23.01.2006  Bau und Immobilienwirtschaft • Rechtsprechung • 

Schadensersatz wegen unterlassener Aufklärung über Baumängel ?

Das OLG Frankfurt kommt mit Urteil vom 07. April 2005 (Az.: 26 U 57/03) zu dem Ergebnis, dass der Verkäufer einer Immobilie dem Käufer wesentliche Mängel und den „nahe liegenden“ Verdacht besonders schwerwiegender Baumängel zu offenbaren hat. Der Verkäufer haftet für die vorsätzlich unterlassene Aufklärung; er kann sich weder durch einen vertraglichen Gewährleistungsausschluss noch durch eine vereinbarte Abtretung von Ansprüchen gegen Dritte von einer Haftung freizeichnen.

Zum Sachverhalt: Der Käufer erwirbt eine Gewerbeimmobilie (Fachmarkt), die der Generalunternehmer (GU) zuvor für den Verkäufer errichtet hat. Vor Abschluss des Kaufvertrages streitet sich der GU mit der für die Erstellung der Außenanlagen beauftragten Baufirma. Der GU behält auf der Grundlage von Privatgutachten einen erheblichen Teil der Vergütung gegenüber der Baufirma wegen schwerwiegender Mängel ein.
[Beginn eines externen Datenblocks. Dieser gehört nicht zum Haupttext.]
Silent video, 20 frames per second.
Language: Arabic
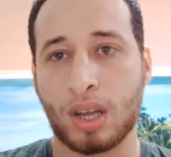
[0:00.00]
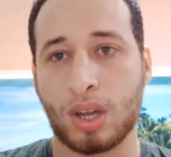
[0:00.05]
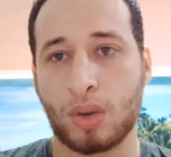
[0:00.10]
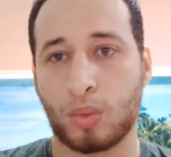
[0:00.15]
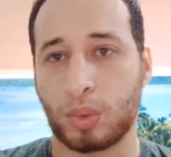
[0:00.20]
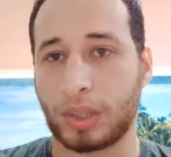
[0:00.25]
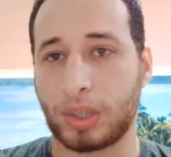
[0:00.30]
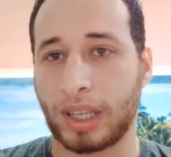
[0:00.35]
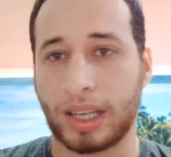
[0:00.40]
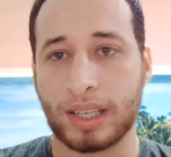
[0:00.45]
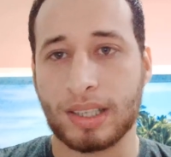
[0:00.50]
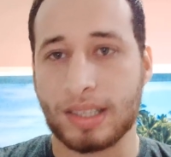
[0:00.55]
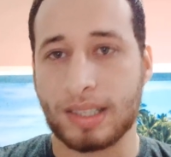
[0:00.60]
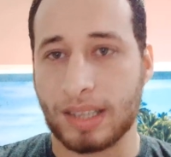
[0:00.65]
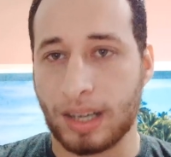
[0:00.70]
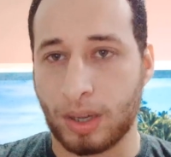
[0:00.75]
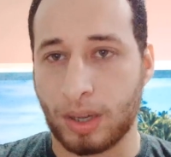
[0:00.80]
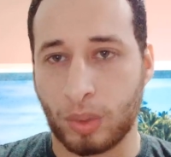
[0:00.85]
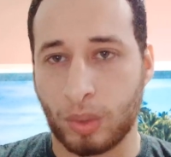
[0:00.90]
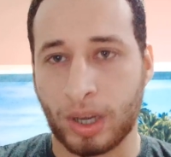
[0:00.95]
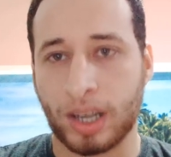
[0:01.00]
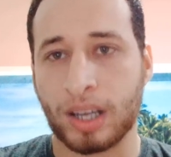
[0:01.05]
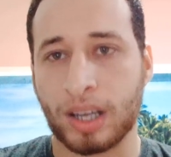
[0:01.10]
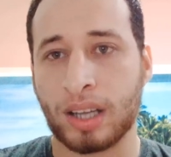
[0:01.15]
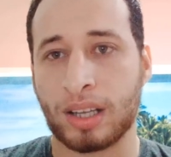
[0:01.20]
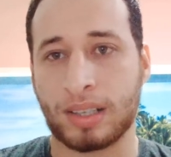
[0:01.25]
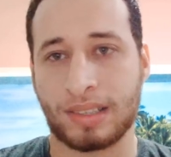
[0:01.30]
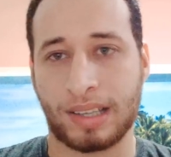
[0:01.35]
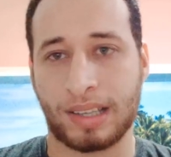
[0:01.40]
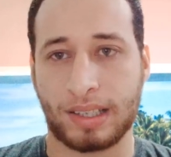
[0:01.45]
وتجهيز الأوراق
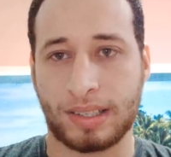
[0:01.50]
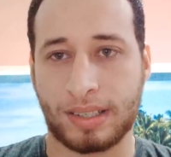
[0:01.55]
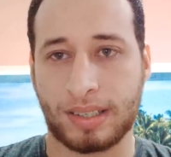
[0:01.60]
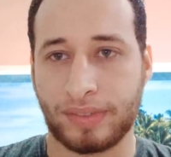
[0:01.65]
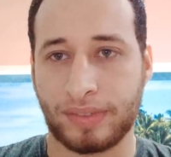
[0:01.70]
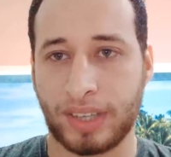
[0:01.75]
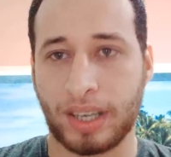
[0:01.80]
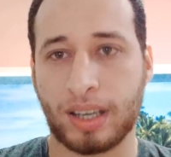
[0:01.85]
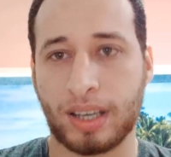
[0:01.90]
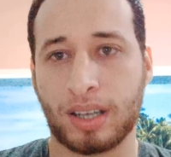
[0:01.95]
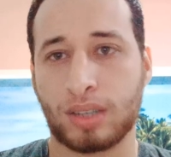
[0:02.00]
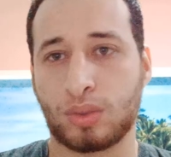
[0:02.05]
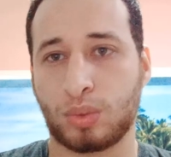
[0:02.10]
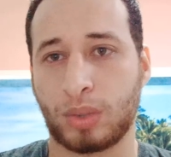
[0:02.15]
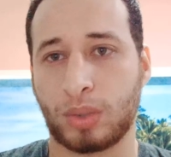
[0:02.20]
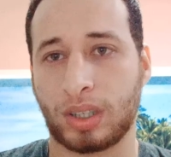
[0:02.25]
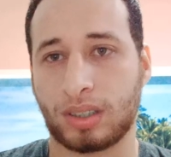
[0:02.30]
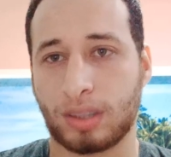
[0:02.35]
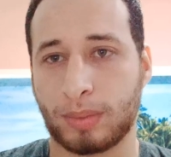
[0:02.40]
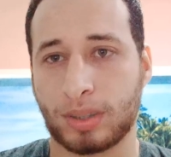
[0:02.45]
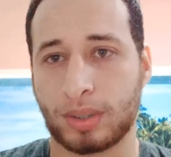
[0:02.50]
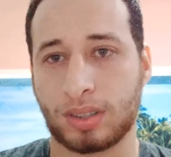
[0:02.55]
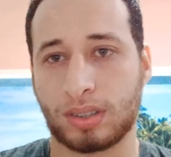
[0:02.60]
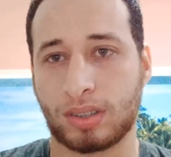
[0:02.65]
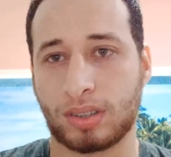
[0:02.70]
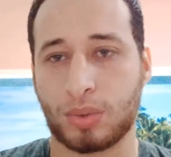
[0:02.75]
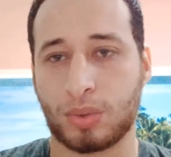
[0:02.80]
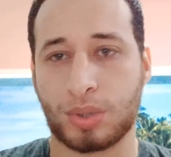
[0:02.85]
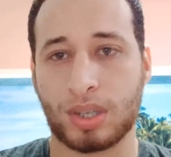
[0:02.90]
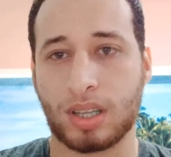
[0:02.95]
زي السيفيهات واختبارات
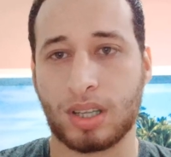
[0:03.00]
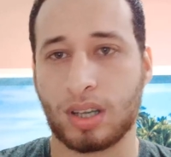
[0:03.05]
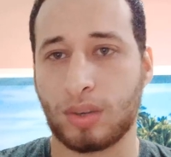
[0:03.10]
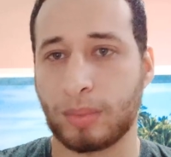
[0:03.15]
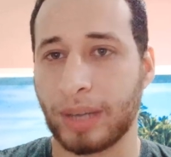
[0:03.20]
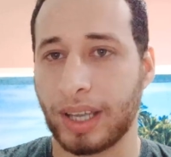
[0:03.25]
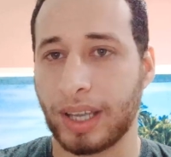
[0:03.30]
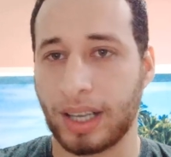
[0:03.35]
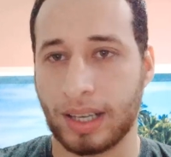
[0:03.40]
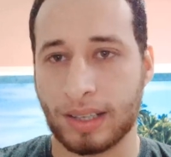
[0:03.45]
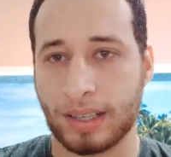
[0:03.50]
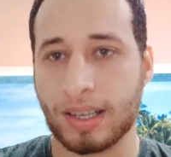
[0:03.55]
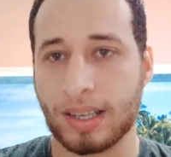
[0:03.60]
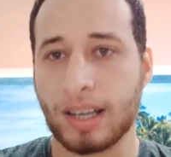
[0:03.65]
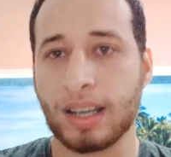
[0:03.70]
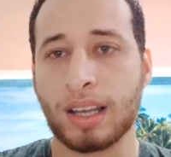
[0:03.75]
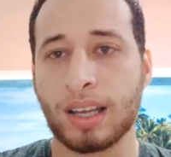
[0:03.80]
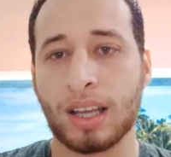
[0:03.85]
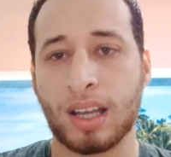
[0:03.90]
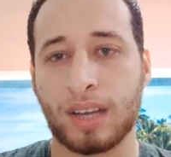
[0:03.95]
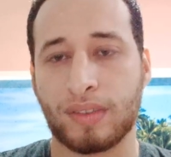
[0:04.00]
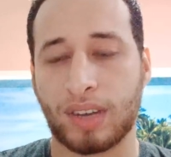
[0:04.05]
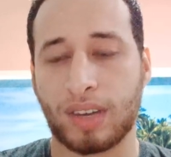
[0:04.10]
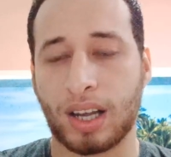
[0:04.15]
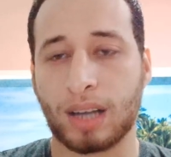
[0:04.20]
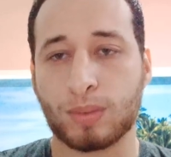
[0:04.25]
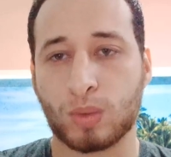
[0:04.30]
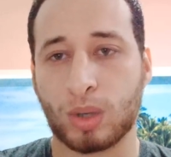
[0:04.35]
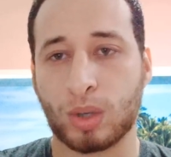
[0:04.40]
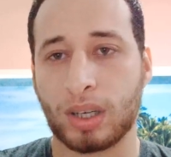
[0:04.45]
التوصية وما إلى ذلك
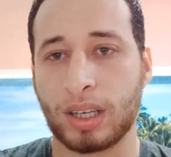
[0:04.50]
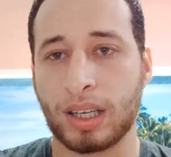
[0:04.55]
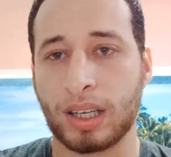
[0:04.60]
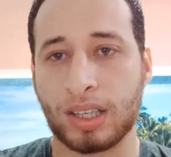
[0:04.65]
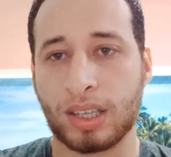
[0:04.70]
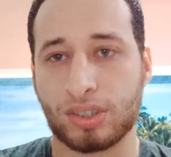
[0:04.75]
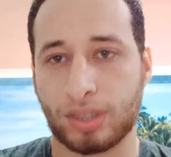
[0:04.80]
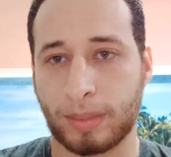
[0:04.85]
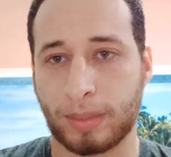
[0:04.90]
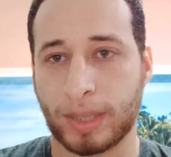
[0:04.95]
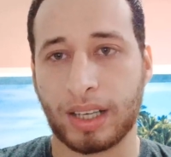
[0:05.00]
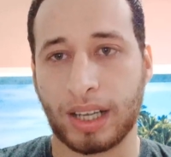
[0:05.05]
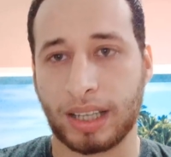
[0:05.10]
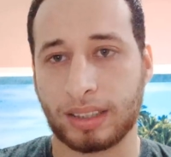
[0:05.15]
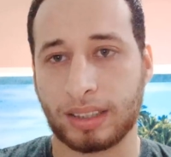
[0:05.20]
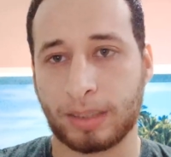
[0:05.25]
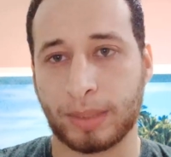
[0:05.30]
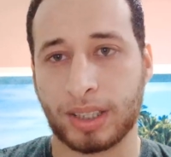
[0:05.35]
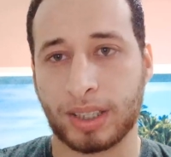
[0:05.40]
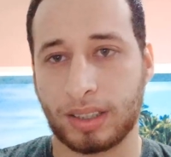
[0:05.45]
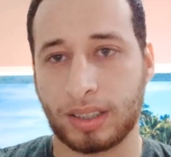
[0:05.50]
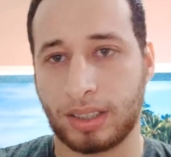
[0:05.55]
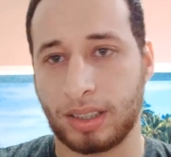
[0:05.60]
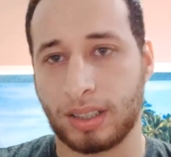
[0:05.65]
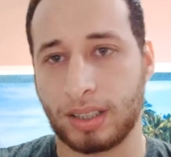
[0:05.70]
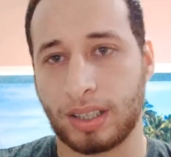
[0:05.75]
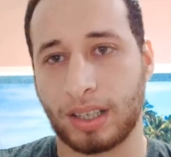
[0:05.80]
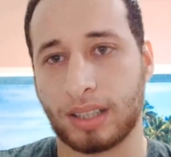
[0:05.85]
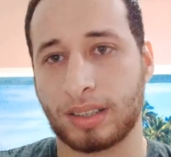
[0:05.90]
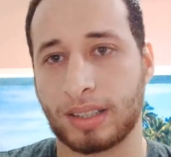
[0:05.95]
فالحمد لله شملنا خدمات
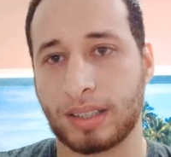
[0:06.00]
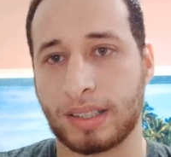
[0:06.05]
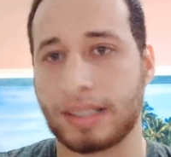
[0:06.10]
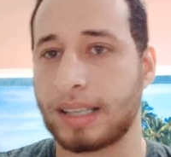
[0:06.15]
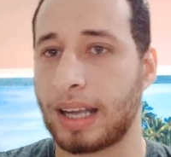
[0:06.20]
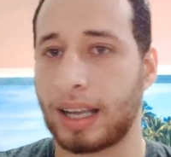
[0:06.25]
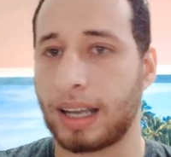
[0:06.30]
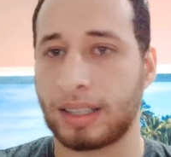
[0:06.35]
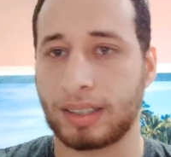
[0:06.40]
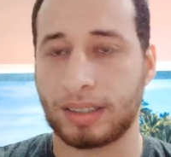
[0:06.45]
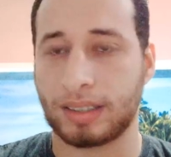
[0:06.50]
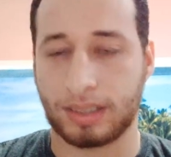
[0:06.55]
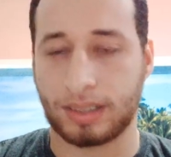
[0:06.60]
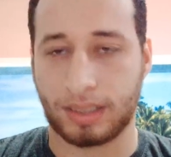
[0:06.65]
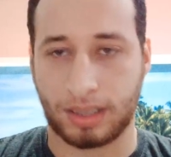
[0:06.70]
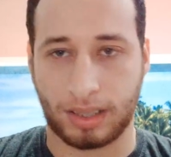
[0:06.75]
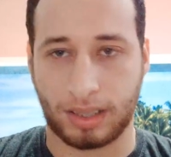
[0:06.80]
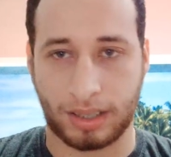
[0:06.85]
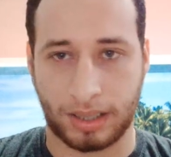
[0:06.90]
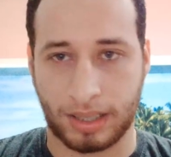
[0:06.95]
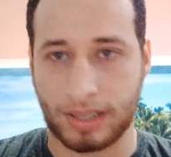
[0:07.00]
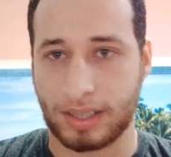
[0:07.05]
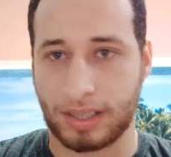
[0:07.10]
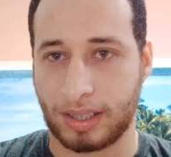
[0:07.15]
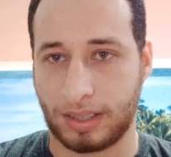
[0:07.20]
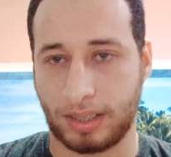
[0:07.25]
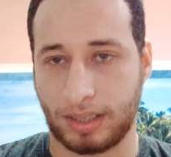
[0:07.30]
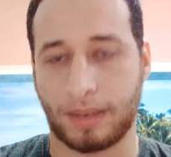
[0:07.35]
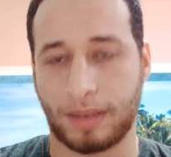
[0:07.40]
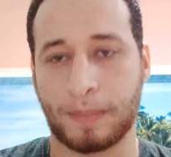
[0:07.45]
كتيرة جدا ساعدت ناس
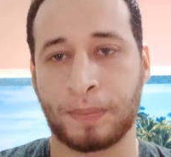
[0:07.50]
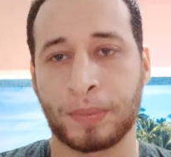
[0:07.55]
كتير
Diese Privatgutachten kennt auch der Verkäufer. Zum Zeitpunkt des Kaufvertragsabschlusses ist allerdings ein vom GU gegen die Baufirma eingeleitetes selbstständiges Beweisverfahren noch nicht beendet. Der Verkäufer vereinbart einen Haftungsausschluss für sämtliche Gewährleistungsansprüche und tritt an den Käufer alle Ansprüche gegen den GU ab. Nach Abschluss des Kaufvertrages bemerkt auch der Käufer die Mängel an den Außenanlagen und verlangt Rückabwicklung des Vertrages und Aufwendungsersatz, u. a. Rückzahlung des Kaufpreises von 3 Mio. Euro sowie Ersatz weiterer Schäden.

 

Das OLG Frankfurt bejaht einen Schadensersatzanspruch des Käufers wegen Verletzung vorvertraglicher Aufklärungspflichten nach den Grundsätzen des Verschuldens bei Vertragsschluss (c.i.c.). Eine solche Haftung kommt zwar grundsätzlich nicht in Betracht, wenn sich die Aufklärung auf Mängel bezieht. Dieser Grundsatz gilt jedoch nicht, wenn dem Verkäufer – wie hier – Vorsatz zur Last gelegt wird. Wesentliche Mängel darf der Verkäufer nicht verschweigen. Bei besonders schwerwiegenden Mängeln muss bereits ein „nahe liegender“ Verdacht offenbart werden. Der erforderliche Vermögensschaden wird darin gesehen, dass die abgetretenen Gewährleistungsansprüche den möglichen Schaden nicht vollends ausgleichen. Der Käufer darf deshalb Rückgängigmachung des Vertrages und Schadensersatz verlangen.

 

Praxistipp

Mit diesem Urteil wird dem Geschädigten der Nachweis entstandener Schäden erleichtert. Daraus folgt für Verkäufer von Immobilien eine (unbedingte) Pflicht, über bestehende oder vermutete erhebliche Baumängel aufzuklären, um die in der besprochenen Entscheidung aufgezeigten Konsequenzen zu vermeiden.